Monday, May 2, 2016

Medicine

Chapter 8: Medicine
Malinowsky, H. R. Reference Sources in Science, Engineering, Medicine, and Agriculture. Phoenix, Ariz. : Oryx Press, 1994. pp. 188-189.


Medicine, from the Latin word medicina meaning “to heal,” is concerned with preventing and treating disease, as well as maintaining good health. It is an applied science using all of the physical sciences and some engineering disciplines in its research. It is usually divided into clinical and basic fields: clinical includes all the specialities and basic covers the areas more closely related to the biological sciences. The basic medical sciences attempt to discover and describe how the human body functions. They include:
  • Anatomy—the study of all parts of the human body.
  • Biochemistry—the study of all chemical processes that take place in the human body.
  • Biophysics—the application of physics to biology in the study of the human body.
  • Embryology—the study of the early development of life.
  • Endocrinology—the study of the body’s endocrine system.
  • Genetics—the study of genes and heredity.
  • Microbiology—the study of microorganisms that may affect the human body.
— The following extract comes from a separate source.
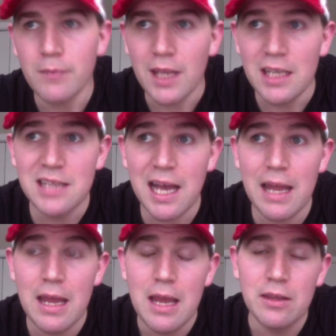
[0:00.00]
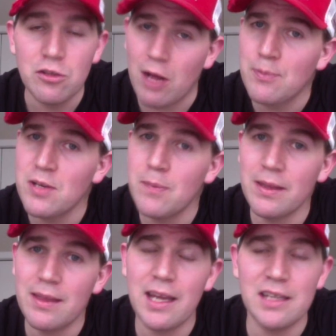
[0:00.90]
is that the
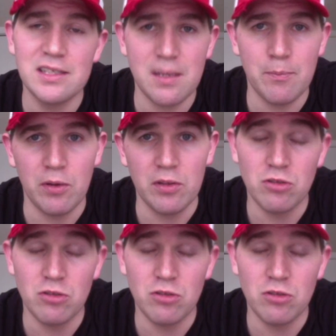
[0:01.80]
dropshipping thing is simple.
  • Pathology—the study of how diseases alter the body.
  • Physiology—the study of vital functions of the human body and how they all work together to maintain life.
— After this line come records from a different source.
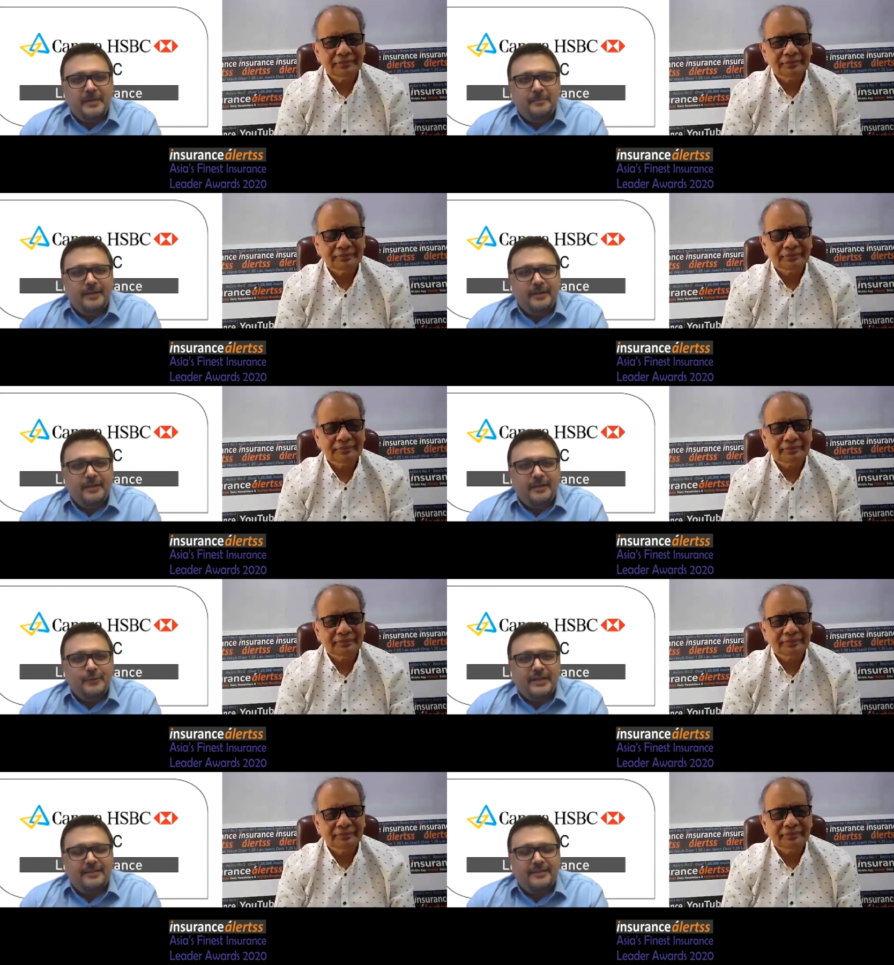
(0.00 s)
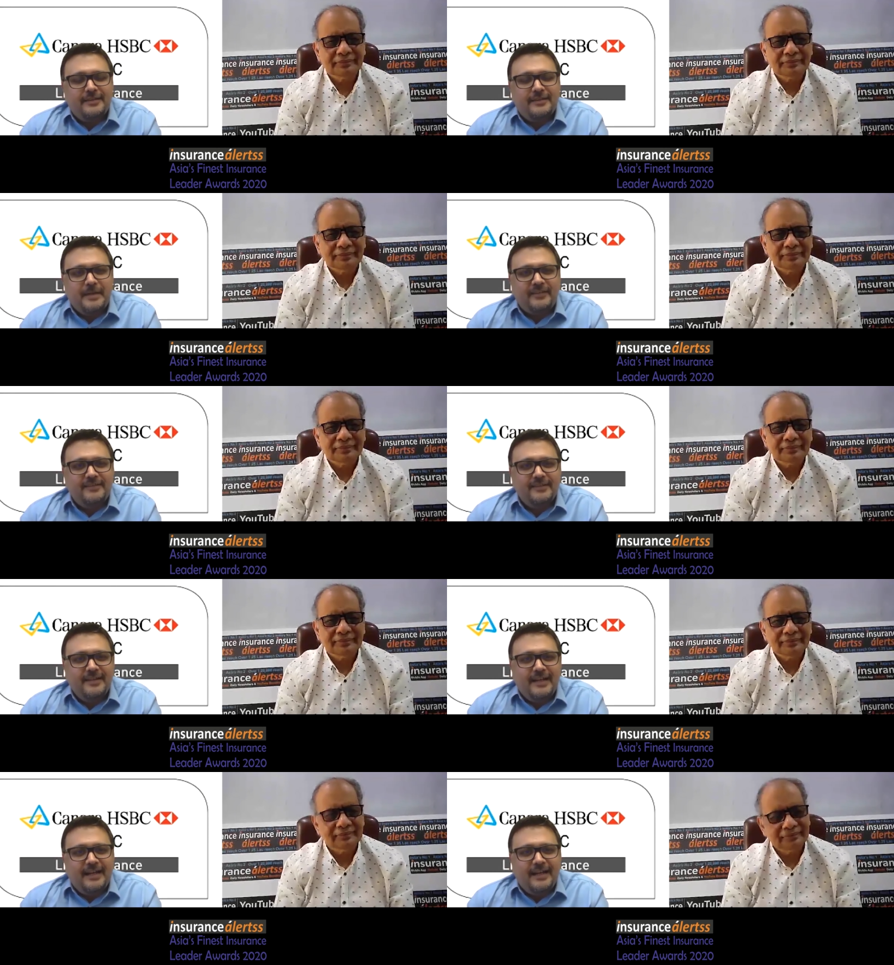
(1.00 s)
Speaker 1: people do take the message
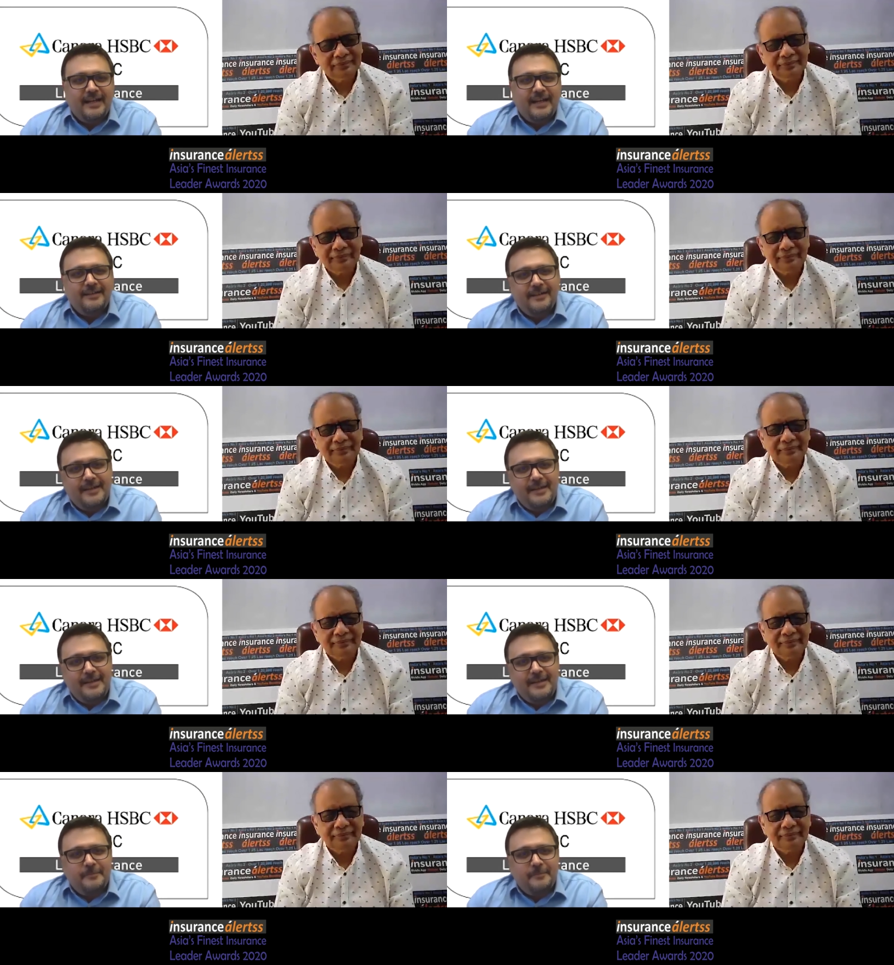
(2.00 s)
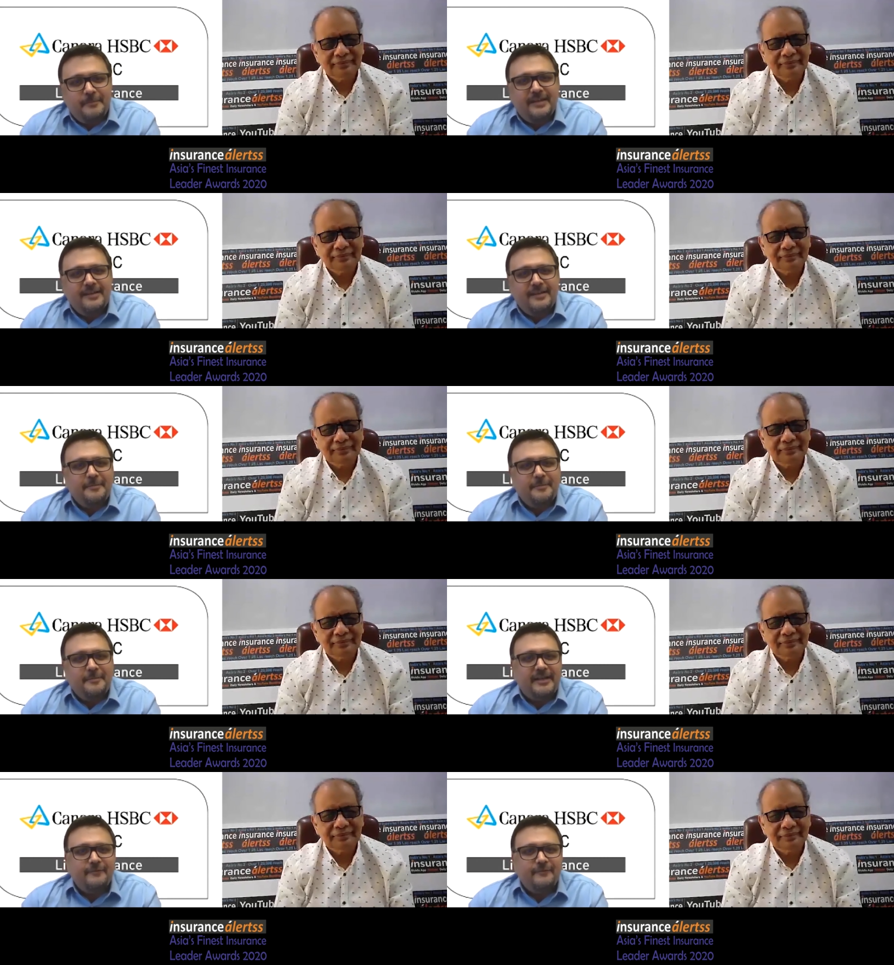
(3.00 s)
and uh, keep taking the baton forward because it's
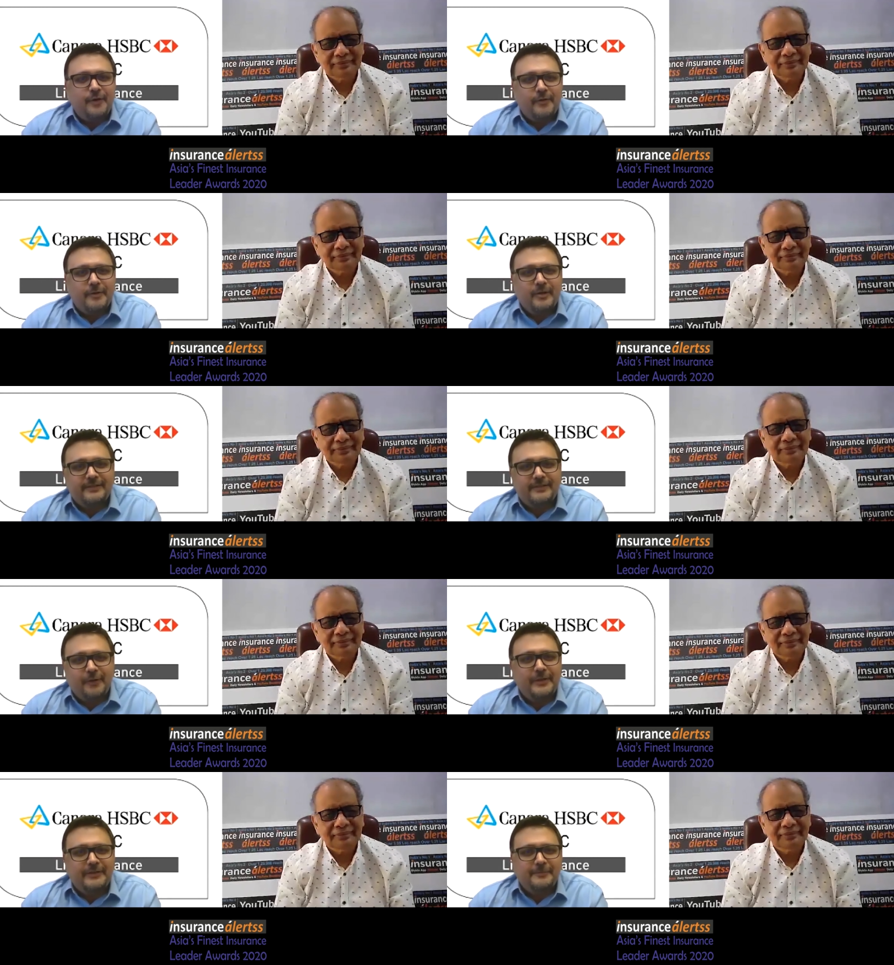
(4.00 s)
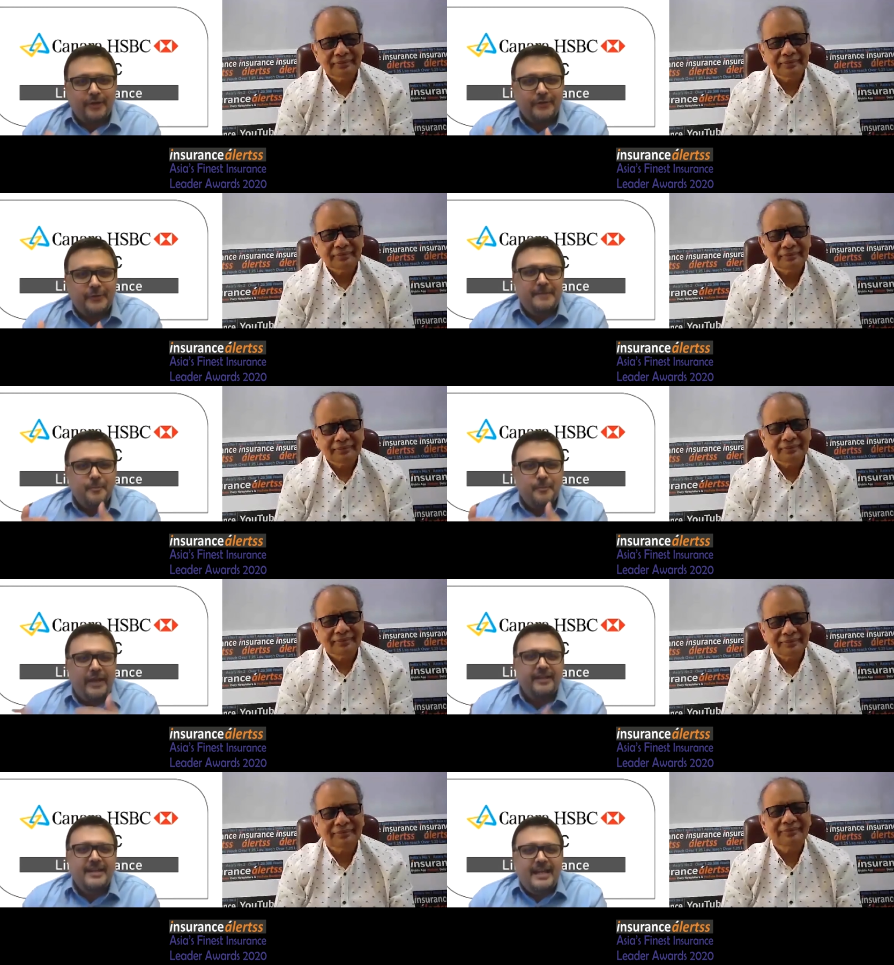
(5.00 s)
always important to keep moving and keep ex
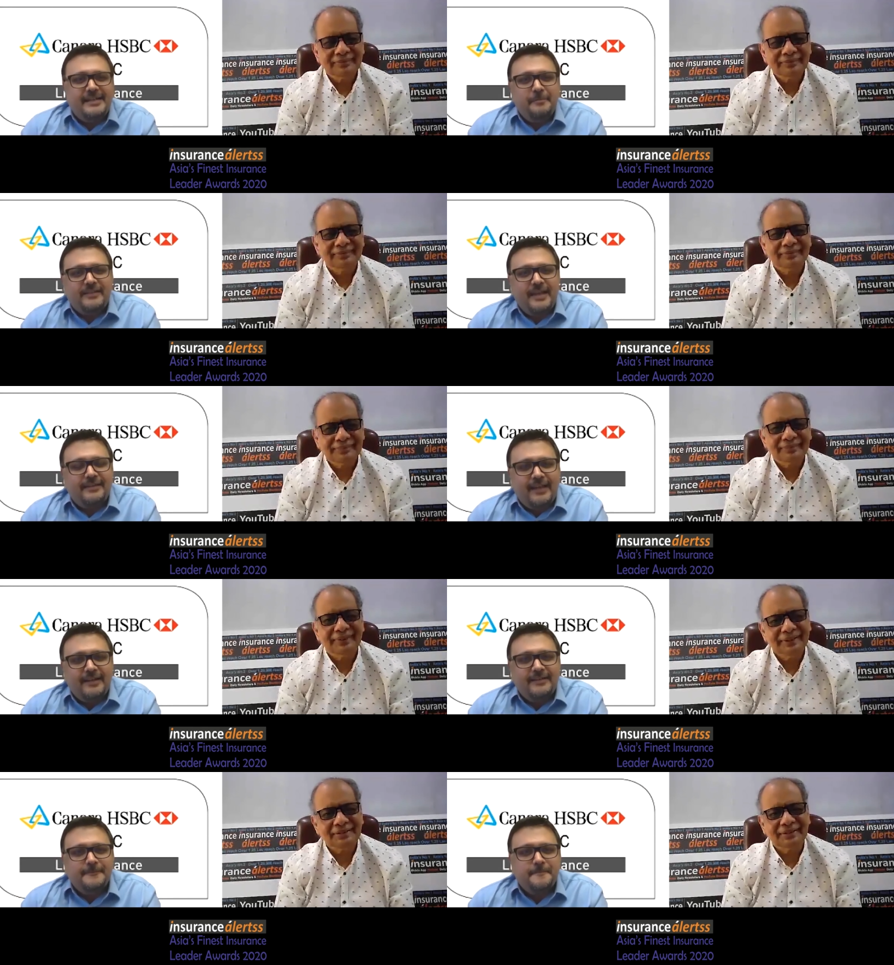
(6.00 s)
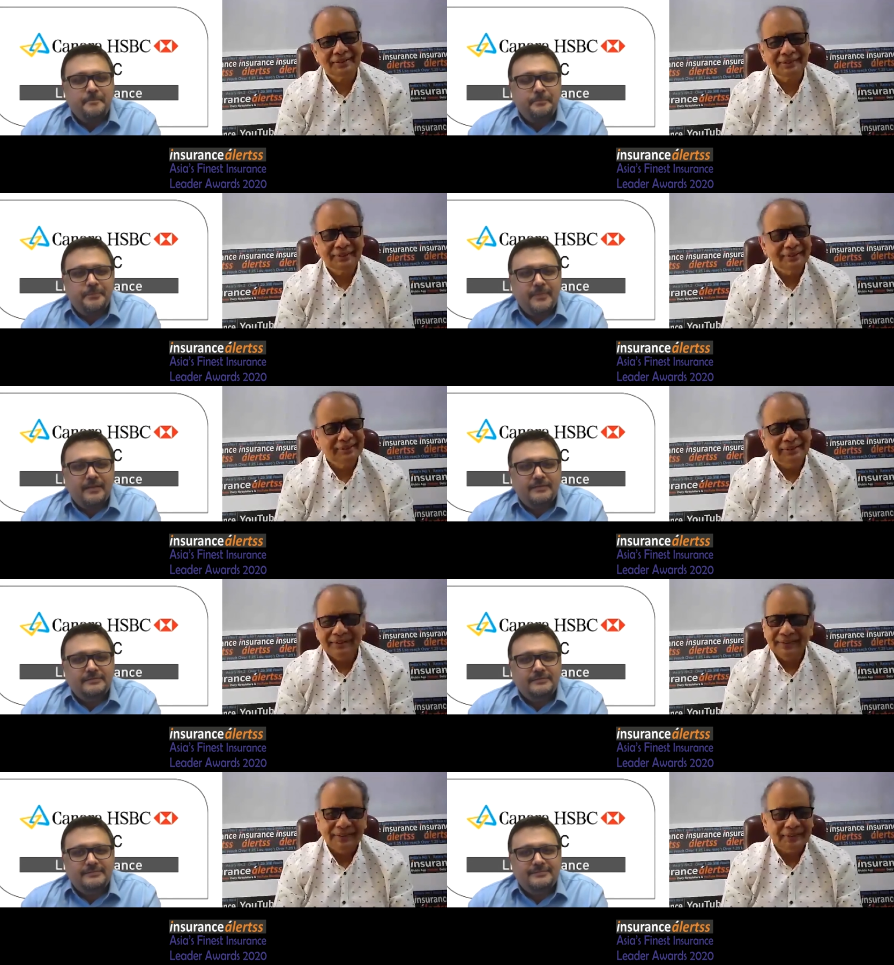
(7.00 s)
Speaker 2: excelling yes sir
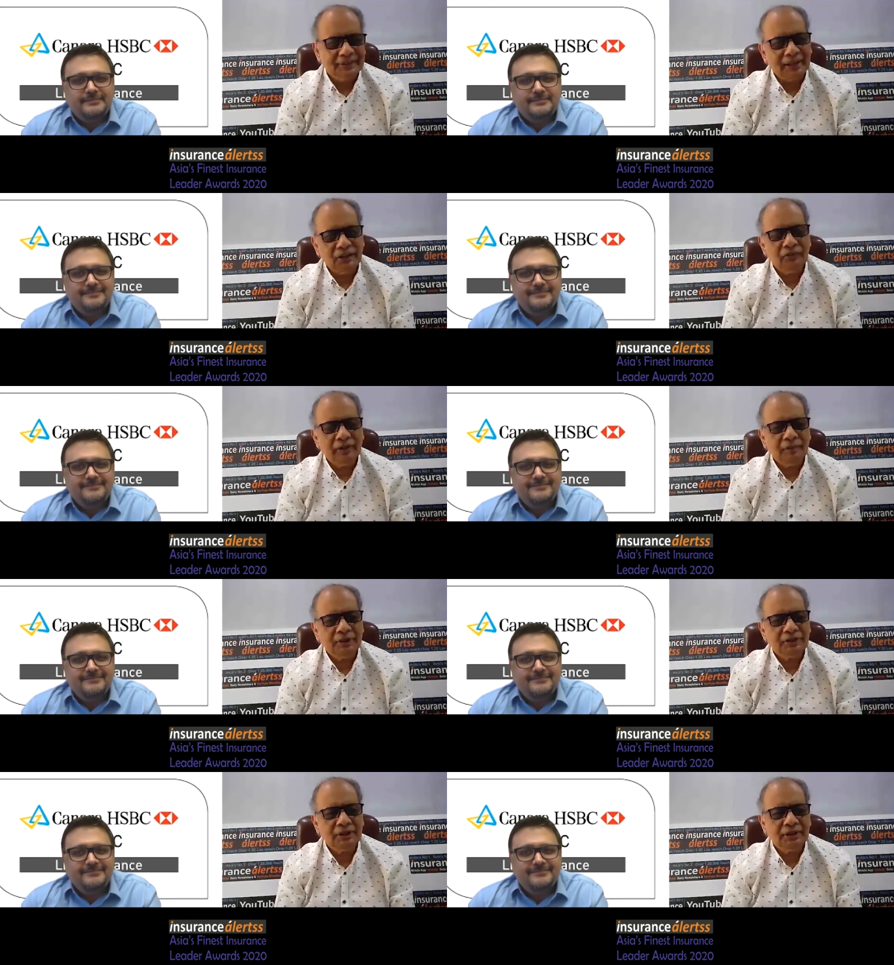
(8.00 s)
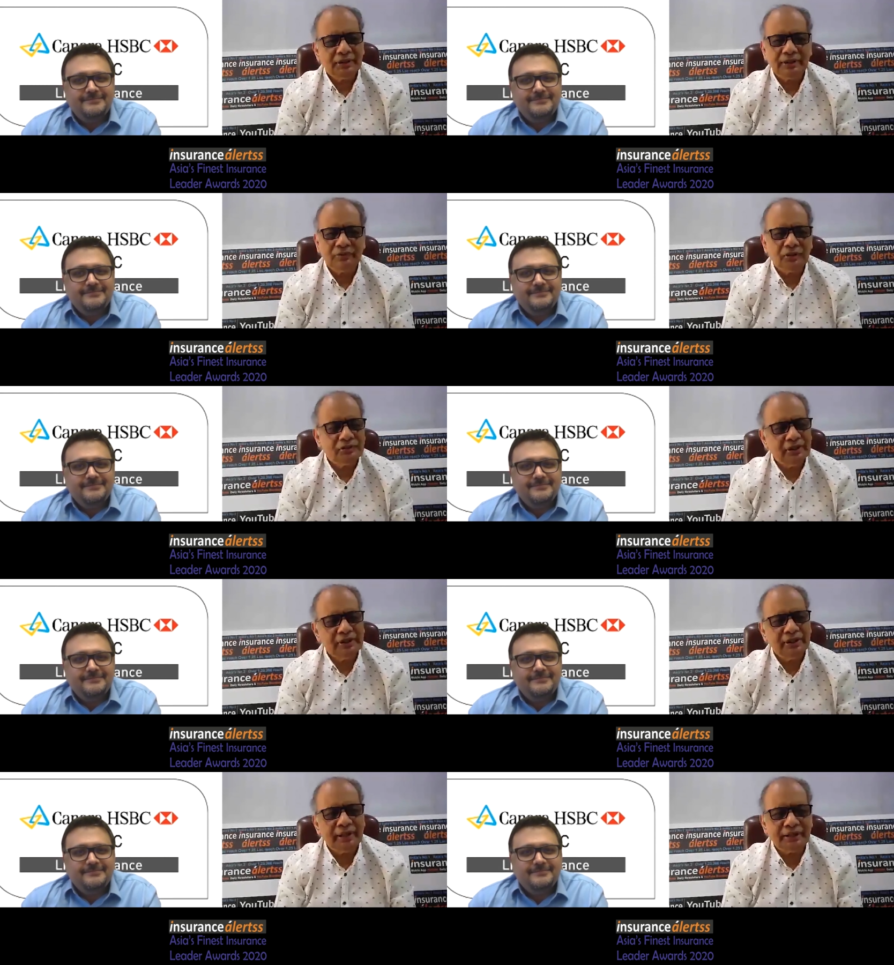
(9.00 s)
thank you very much sir it was
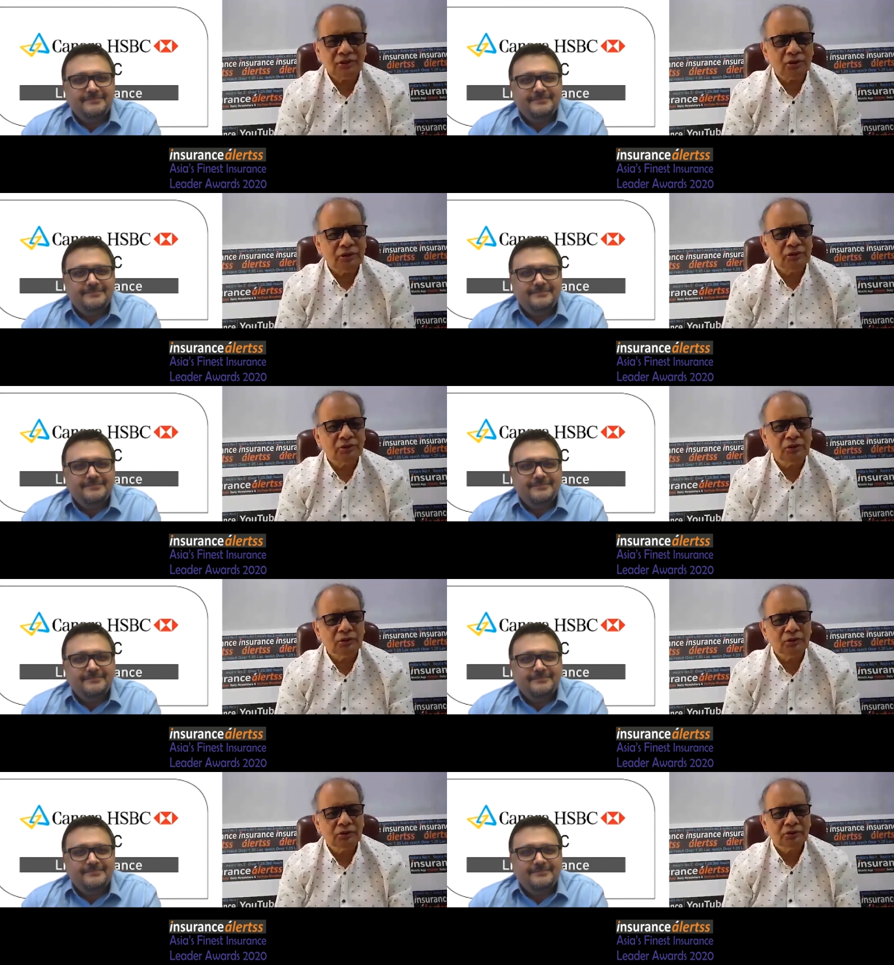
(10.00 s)
really nice talking to you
  • Psychology—the study of human behavior as it functions biologically and with the social environment.
Clinical medicine has resulted in many specialities in the medical profession. There are two broad specialities, preventive medicine and public health, and many finely defined specialities:
  • Preventive Medicine—the study of how to prevent diseases.
  • Public Health—the study of how to maintain and promote good health.
  • Anesthesiology—the study of anesthesia and anesthetics.
  • Cardiology—the study of the heart and how it functions.
  • Dentistry—the study of teeth and the oral cavity.
  • Dermatology—the study of diagnosis and treatment of skin diseases.
  • Gastroenterology—the study of the stomach and intestines.
  • Geriatrics—treating the aged.
  • Gerontology—the study of the chemical, biological, historical, and sociological aspects of aging.
  • Gynecology—study and treatment of the diseases that affect the genital tract in women.
  • Immunology—the study of how human organisms react to antigens.
  • Internal Medicine—a general study of all internal parts of the human body.
  • Neurology—the study of the nervous system, including neurosurgery.
  • Nursing—the professions of helping individuals in their promotion, maintenance, and restoration to good health.
  • Obstetrics—the treatment of all aspects of child bearing.
  • Ophthalmology--the study of all aspects of the eyes.
  • Orthopedics—-the part of surgery that is concerned with the restoration of the functions of the bones.
  • Otorhinolarygology—the study of medical and surgical treatment of the head and neck including ears, nose, and throat.
  • Pediatrics—the study and treatment of health and diseases in children.
  • Plastic Surgery—the restoration or changing of physical features.
  • Psychiatry—the treating of problems of the mind.
  • Radiology—the study of the use of radioactive substances in the diagnosis and treatment of disease.
  • Rehabilitation—the study of restoring individuals to normal functions or as close to normal as possible.
  • Serology—the body of serums and their reactions on the body.
  • Surgery—the treating of diseases and injuries through operations.
  • Urology—the study of the male and female urinary tract.
  • Venereology—the study of sexually transmitted diseases.
The most important indexing source for medical research is the Index Medicus, which provides print and electronic access. Other reference materials are many and include numerous well established dictionaries and encyclopaedias. There are also handbooks, some multivolume. Medicine is one where textbooks become reference books. Every special sub-discipline of medicine has older well-established textbooks as well as newly written ones. These become mini-treatises/handbooks/encyclopaedias for that discipline. A few have been included in this chapter but for the most part they are not listed because of the sheer numbers.